Создайте слои U-Net для семантической сегментации
возвращает сеть U-Net. lgraph = unetLayers(imageSize,numClasses)unetLayers включает слой классификации пикселей в сеть, чтобы предсказать категориальную метку для каждого пикселя во входном изображении.
Используйте unetLayers создать архитектуру сети U-Net. Необходимо обучить сеть с помощью функции Deep Learning Toolbox™ trainNetwork.
[ также возвращает размер выходного размера от сети U-Net.lgraph,outputSize] = unetLayers(imageSize,numClasses)

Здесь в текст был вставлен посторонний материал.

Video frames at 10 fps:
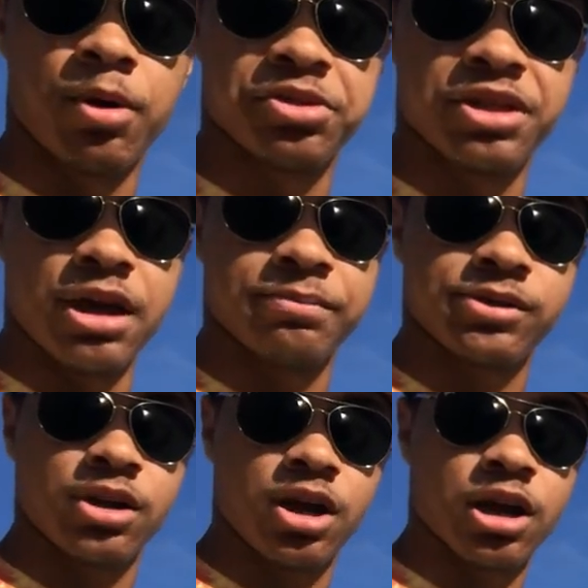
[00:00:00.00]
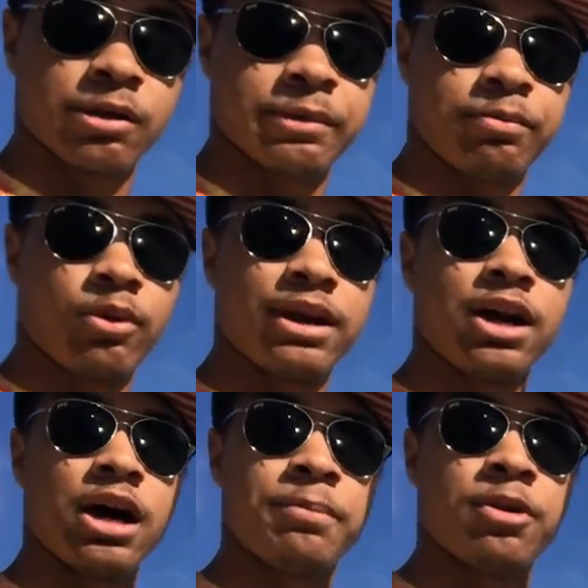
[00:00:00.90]
both thumbs are going to be
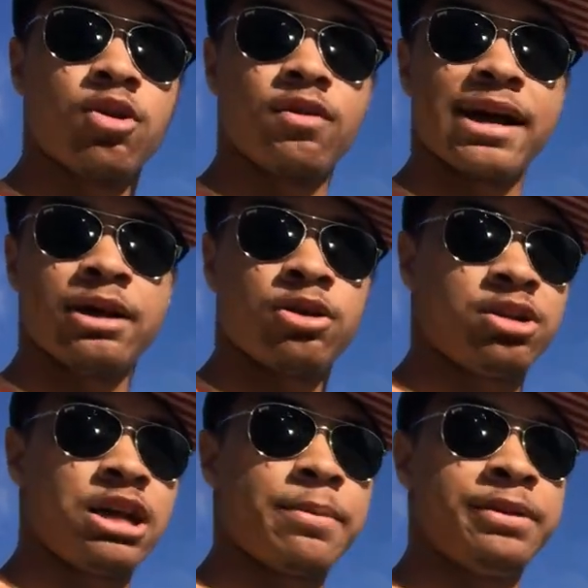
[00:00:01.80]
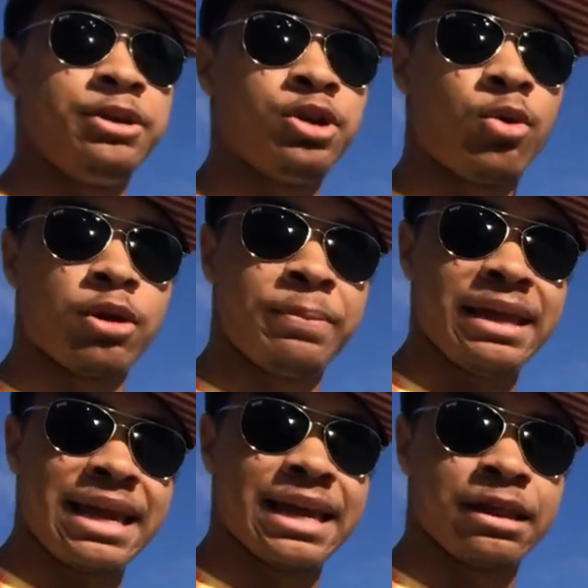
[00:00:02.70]
pointing up, right hand on top. And you don't want to
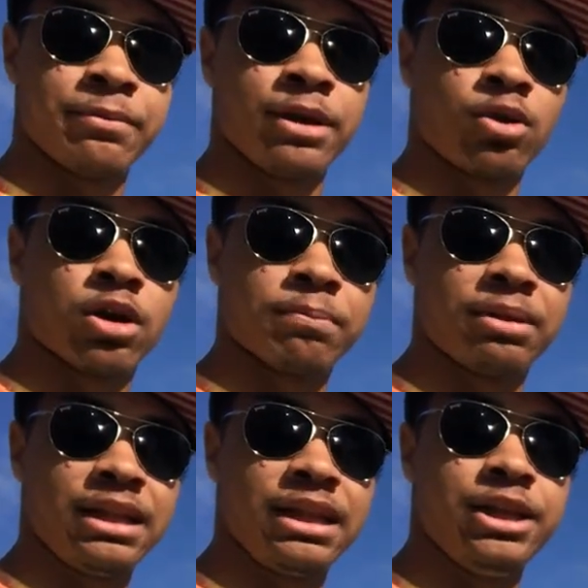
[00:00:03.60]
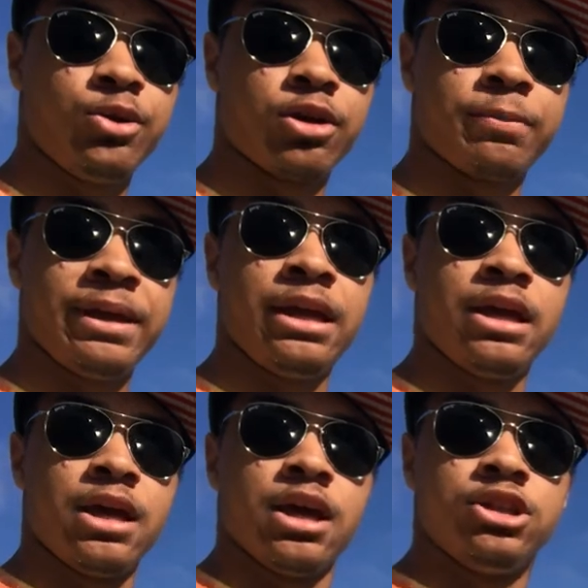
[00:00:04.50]
be in the middle completely. You want to
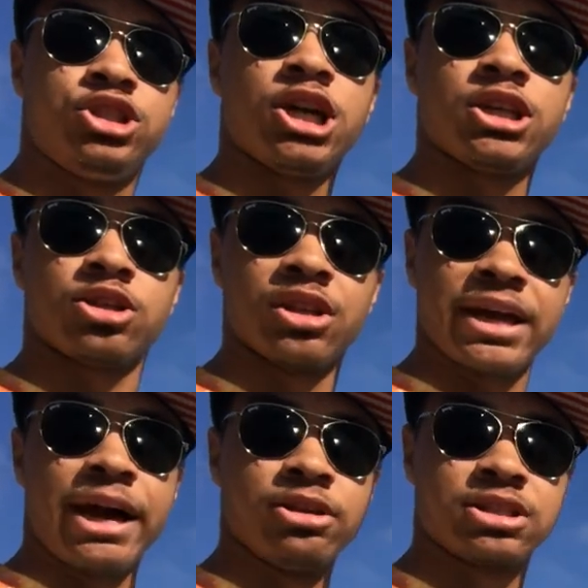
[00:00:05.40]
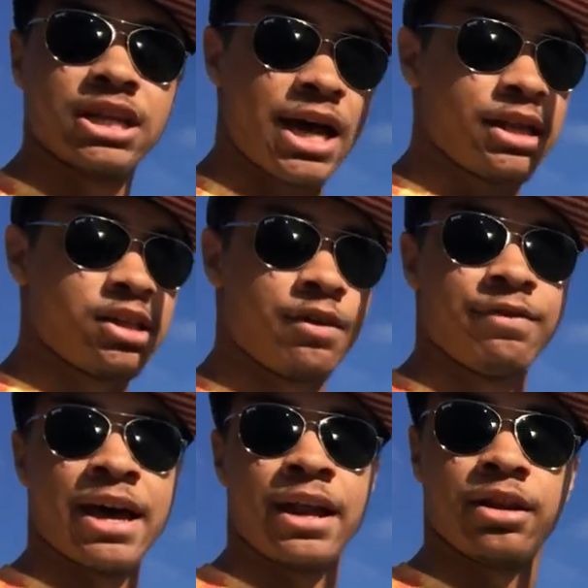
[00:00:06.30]
be just on the outsides
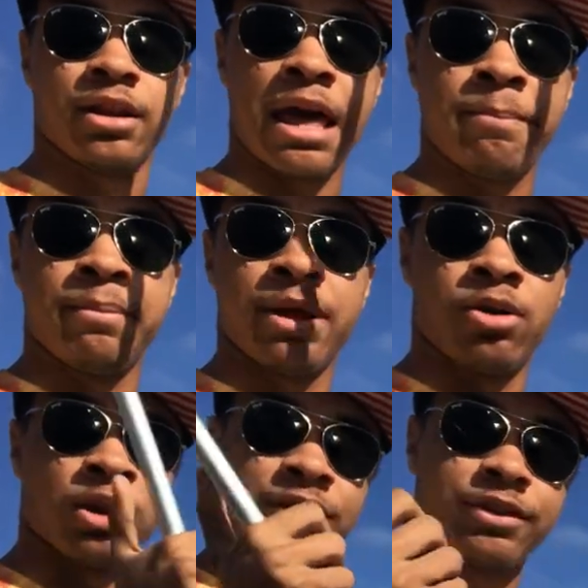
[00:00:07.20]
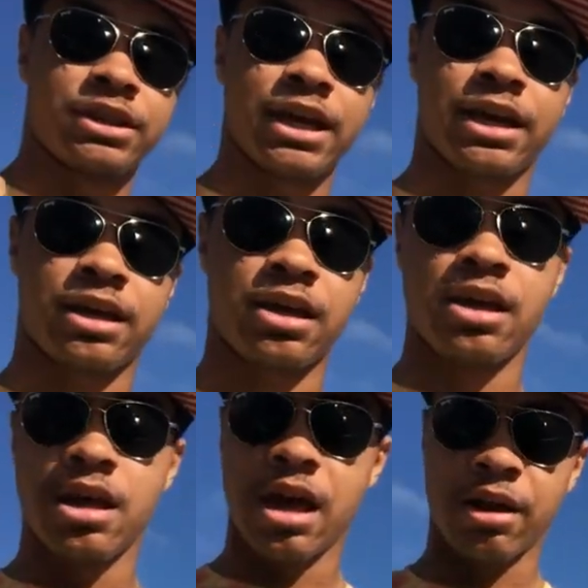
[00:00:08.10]
of that middle, give or take,
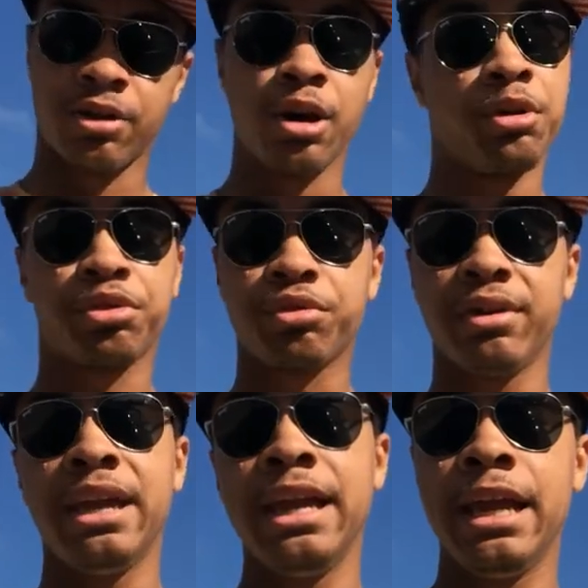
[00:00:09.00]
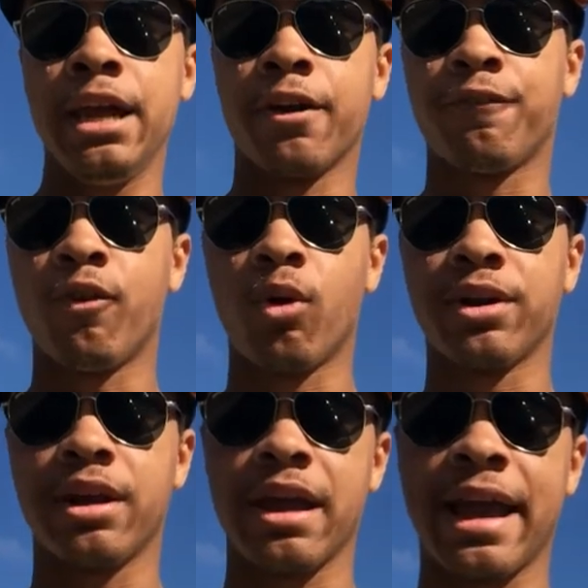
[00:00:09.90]
I don't know, 3 or
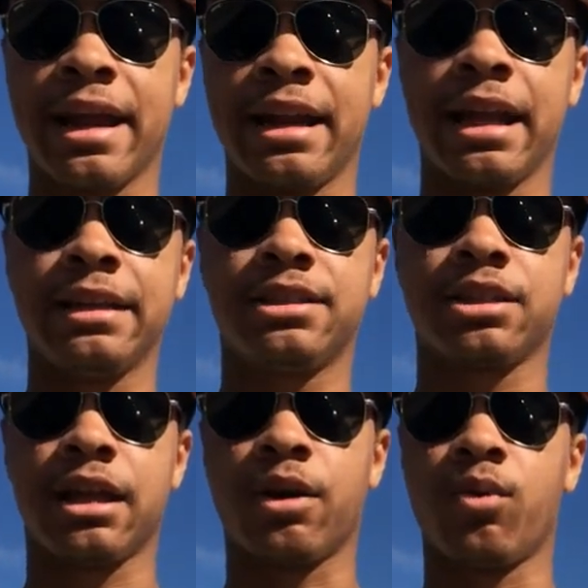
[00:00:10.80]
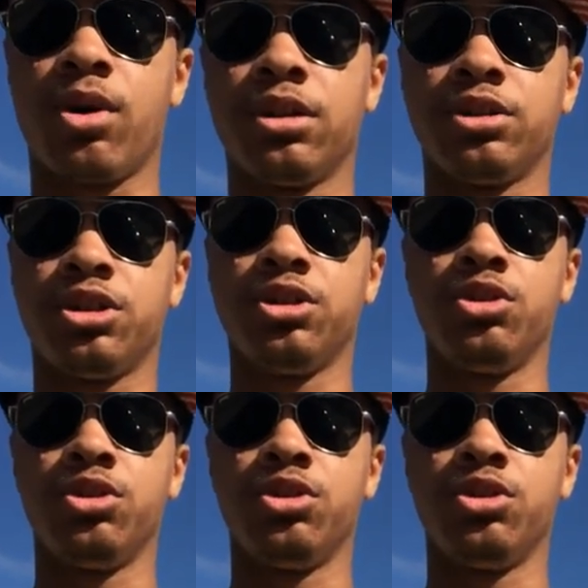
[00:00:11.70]
4 hand lengths, like about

___ = unetLayers( задает опции с помощью одного или нескольких аргументов пары "имя-значение". Заключите каждое имя свойства в кавычки. Например, imageSize,numClasses,Name,Value)unetLayers(imageSize,numClasses,'NumFirstEncoderFilters',64) дополнительно определяет номер выходных каналов к 64 для первого этапа энкодера.
Используйте 'same' дополнение в слоях свертки, чтобы обеспечить тот же размер данных от входа, чтобы вывести и включить использование широкого набора входных размеров изображения.
Используйте основанные на закрашенной фигуре подходы в бесшовной сегментации больших изображений. Можно извлечь закрашенные фигуры изображений при помощи randomPatchExtractionDatastore функция в Image Processing Toolbox™.
Используйте 'valid' дополнение, чтобы предотвратить артефакты границы, в то время как вы используете основанные на закрашенной фигуре подходы в сегментации.
Можно использовать сеть, созданную с помощью unetLayers функция для генерации кода графического процессора после обучения с trainNetwork. Для получения дополнительной информации и примеры, смотрите Генерацию кода Глубокого обучения (Deep Learning Toolbox).
[1] Ronneberger, O., П. Фишер и Т. Брокс. "U-Net: Сверточные Сети для Биомедицинской Сегментации Изображений". Медицинское Вычисление Изображений и Машинное Вмешательство (MICCAI). Издание 9351, 2015, стр 234–241.
[2] Он, K., С. Чжан, С. Жэнь и J. Sun. "Копаясь глубоко в выпрямителях: превышение производительности Человеческого Уровня на классификации ImageNet". Продолжения международной конференции IEEE по вопросам компьютерного зрения. 2015, 1026–1034.